Une dynamique multi-échelle: Parallèlement, il nous faut comprendre, en prenant inspiration de ce qui se fait déjà dans les calculs de contraintes hybrides, comment réussir l'intégration de ce niveau moléculaire de modélisation avec une dynamique macroscopique continue (gérée par des équations différentielles). En première analyse, cette étape semble très importante pour la portée pratique de ce projet. Permettre le bouclage des deux niveaux de dynamiques enrichit considérablement le champ de modélisation et ouvre la possibilité de cacher des dynamiques trop complexes (soit qu'elles soient trop gourmandes en calcul, soit qu'on n'en connaisse rien d'utilisable au niveau moléculaire) dans des équations différentielles de haut niveau. Il est possible qu'il faille pour cela trouver une manière d'interfacer ces deux paradigmes (pi et CC) ce qui est un problème interessant en soi.

 
 

Méthodologie 

Dans le cadre de cette action, la collaboration avec nos partenaires biologistes sera articulée sur un choix de modèles connus et largement argumentés ; le traitement de problèmes ouverts de modélisation n'étant pas envisagé à ce stade.

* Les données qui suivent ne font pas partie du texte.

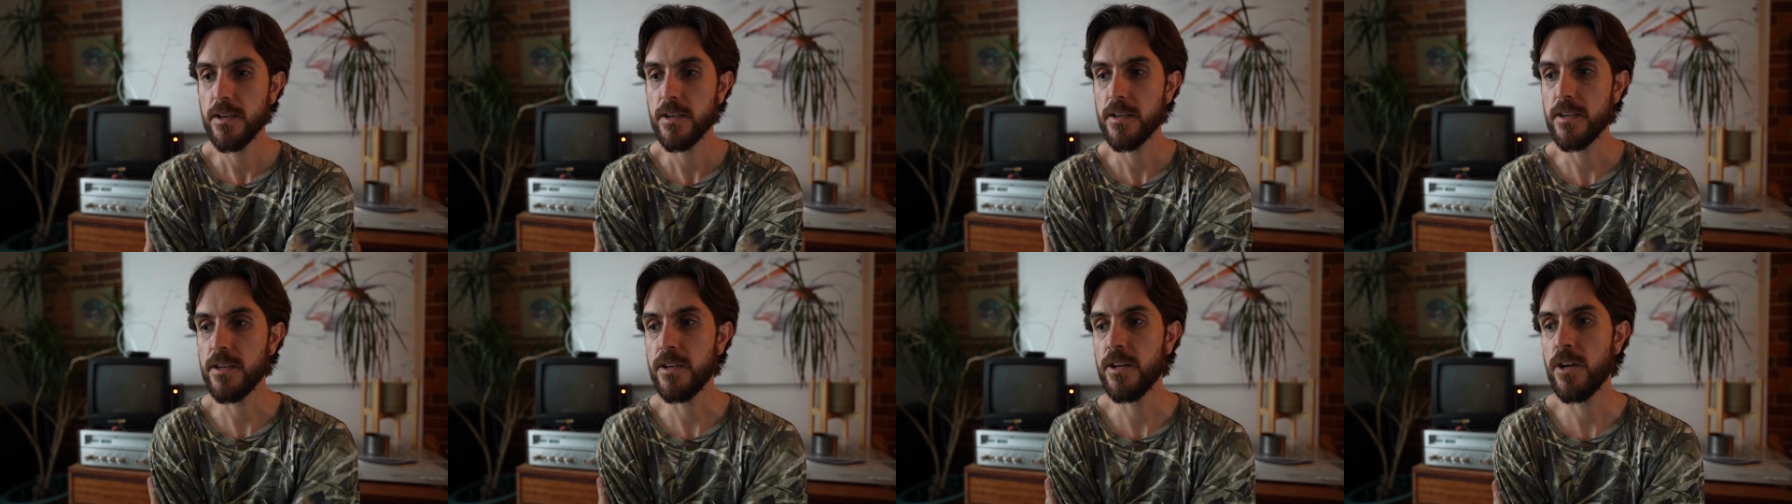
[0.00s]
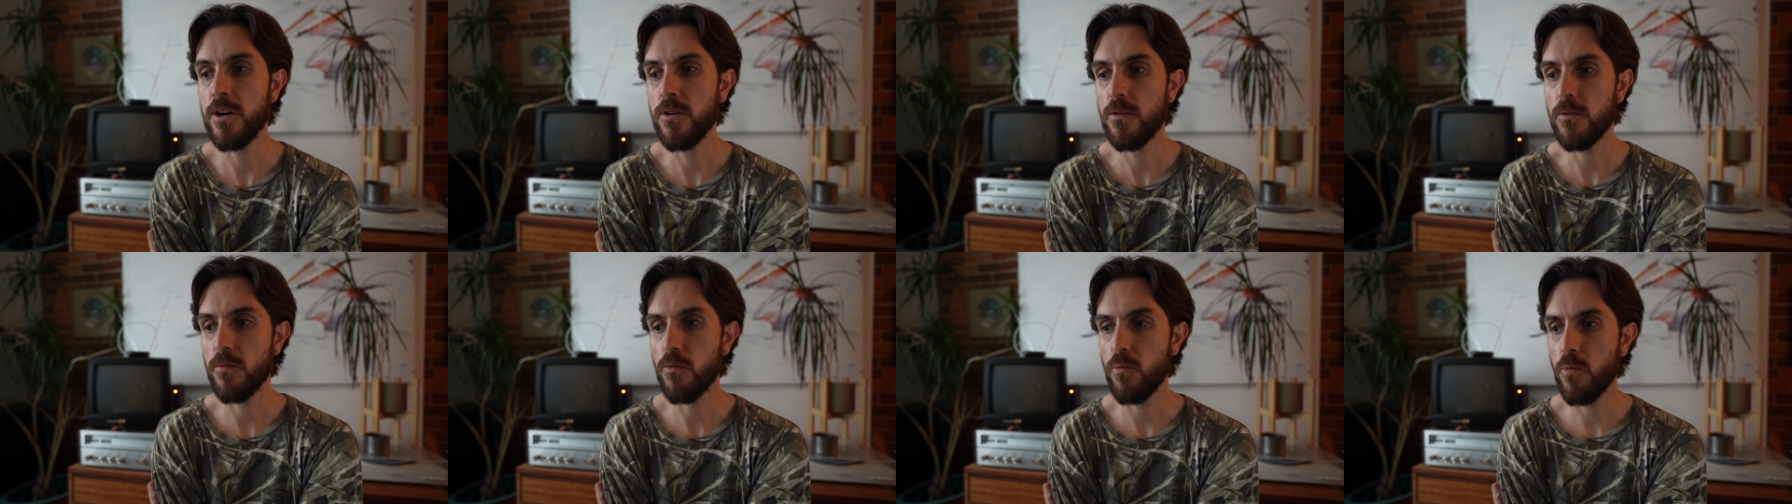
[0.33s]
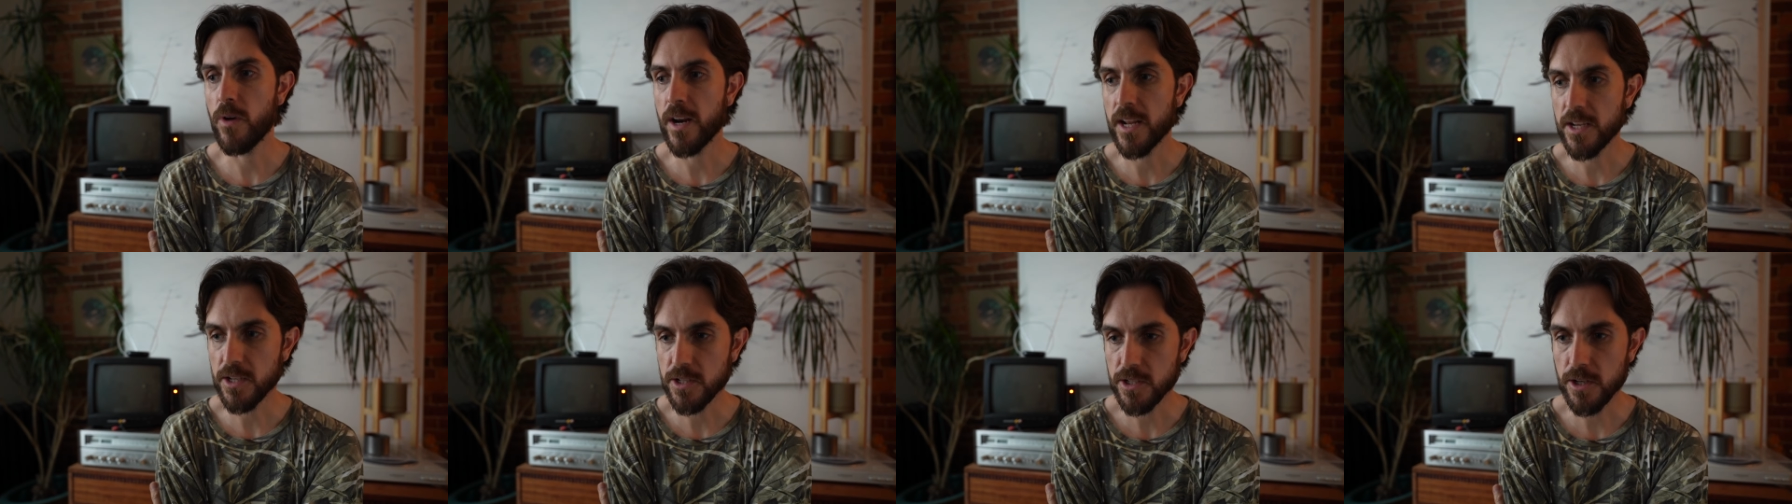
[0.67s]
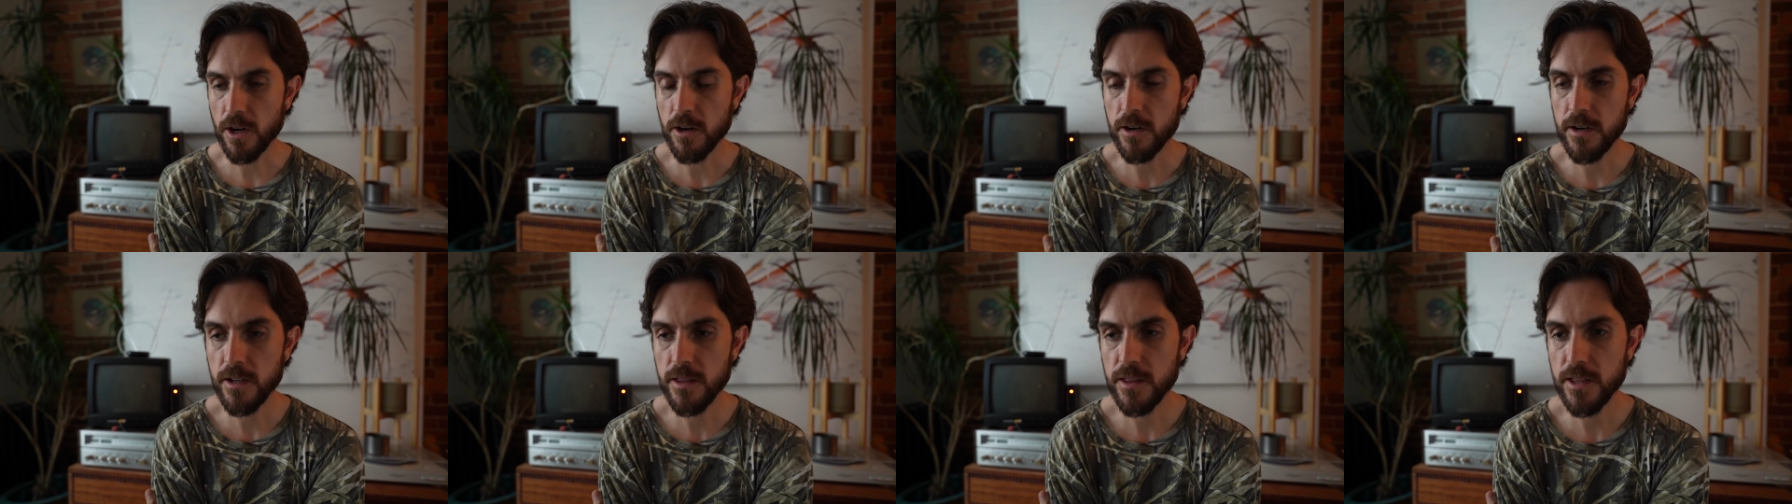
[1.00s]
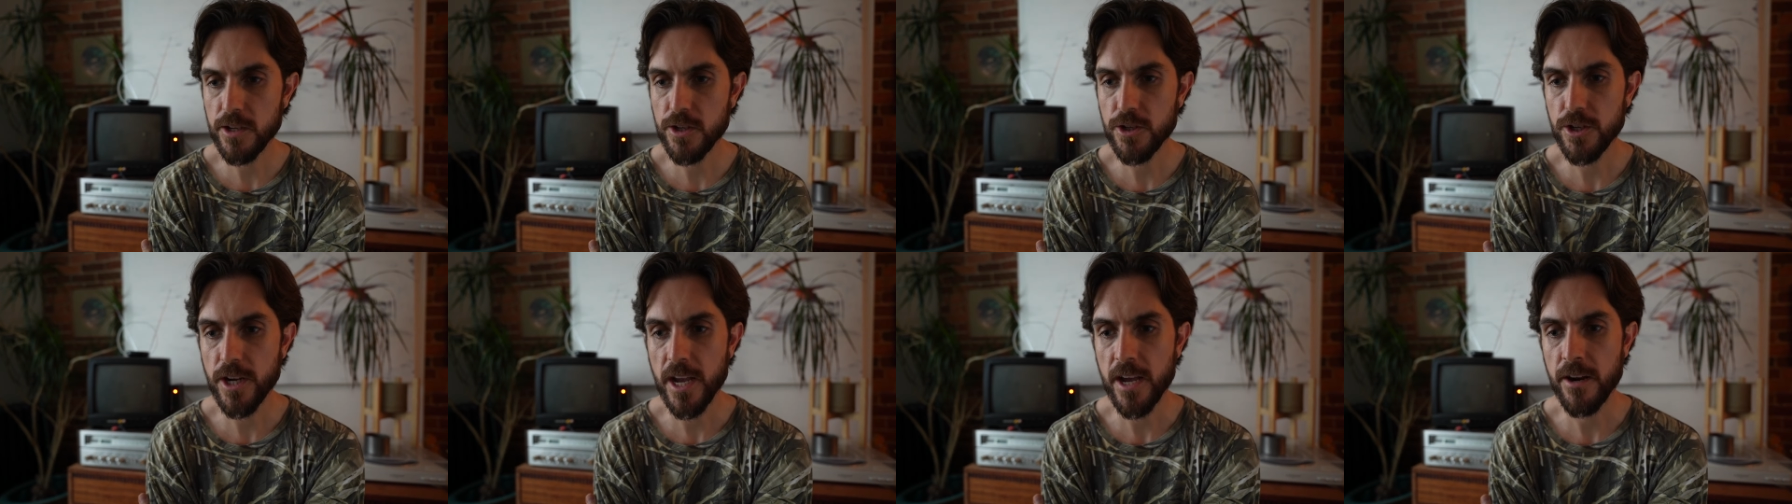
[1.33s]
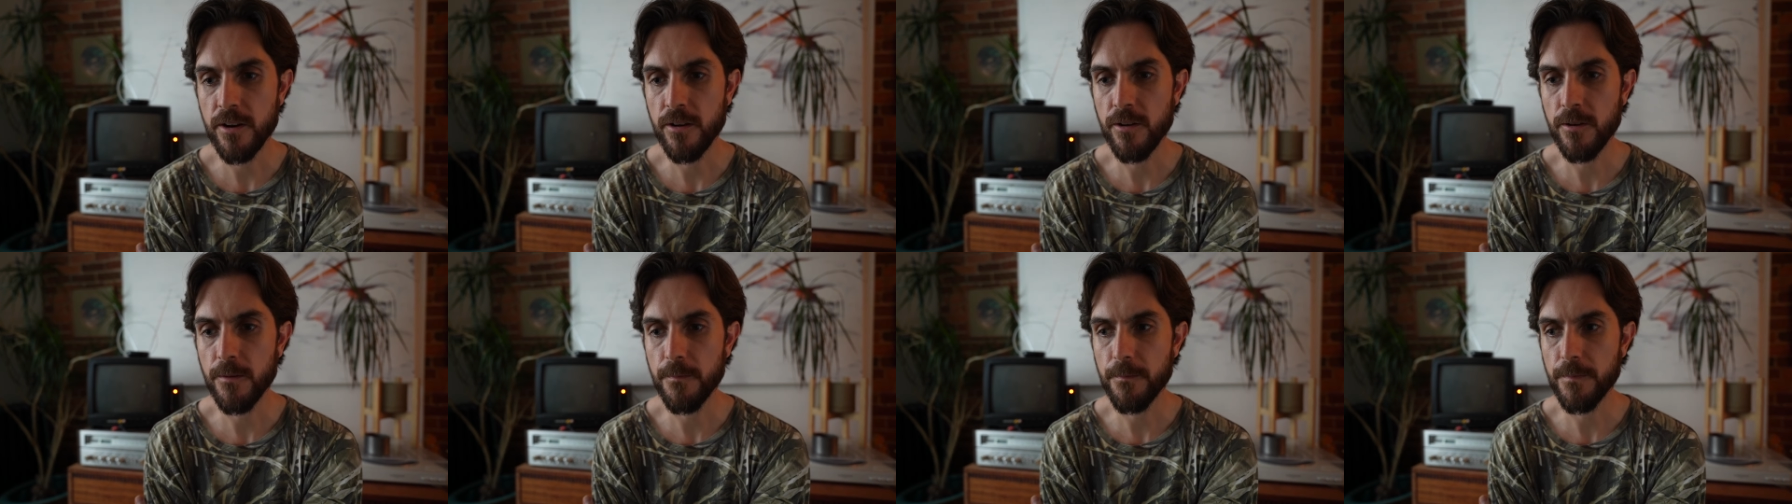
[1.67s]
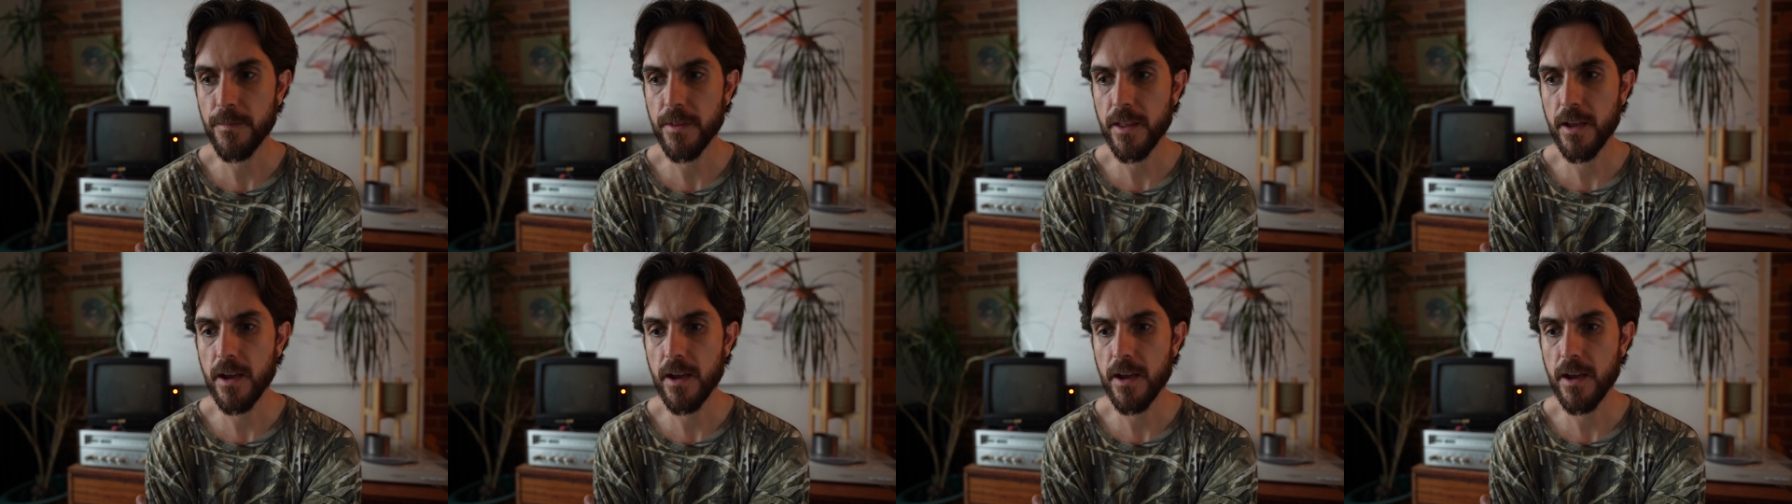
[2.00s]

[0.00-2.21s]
You know, when I started the channel,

La méthodologie sur laquelle nous nous appuierons pour cette étude repose sur trois grands principes :
 
   Travailler sur des processus biologiques abondamment décrits dans la littérature, ou bien connus de nos partenaires biologistes.

Nous sélectionnerons des processus biologiques faisant l'objet d'un consensus sur les mécanismes de base, processus déjà modélisés avec suffisamment de précision et disposant de données expérimentales permettant de valider des instanciations fines du modèle.

    Lorsque cela est possible, reproduire par simulation les données expérimentales, ou bien déduire d'une analyse statique du modèle des propriétés du processus.

    Evaluer avec nos partenaires biologistes l'apport de nos résultats vis à vis des problèmes de représentation.
 

En ce qui concerne les simulations logicielles, nous nous appuierons sur les implantations existantes des calculs de processus et en développerons de nouvelles au-dessus de langages de prototypage rapide.
 
 

Organisation de l'action et rôle des partenaires  

Tâche 1 (Hybrigenics, BSMI, ModBio) :

Définir une base d'exemples de réseaux biologiques et une taxinomie des questions de représentation.

Tâche 2 (ModBio, Contraintes, Hybrigenics, PPS) :

Formaliser les processus biomoléculaires dans différents calculs de processus.

Tâche 3 (Contraintes, ModBio, PPS) :

Réaliser des simulations logicielles an adaptant les implantations existantes des calculs de processus.

Tâche 4 (PPS, Contraintes, Hybrigenics, ModBio) :

Proposer de nouveaux calculs de processus.

Tâche 5 (BSMI, Hybrigenics, ModBio) :

Evaluer les modélisations formelles.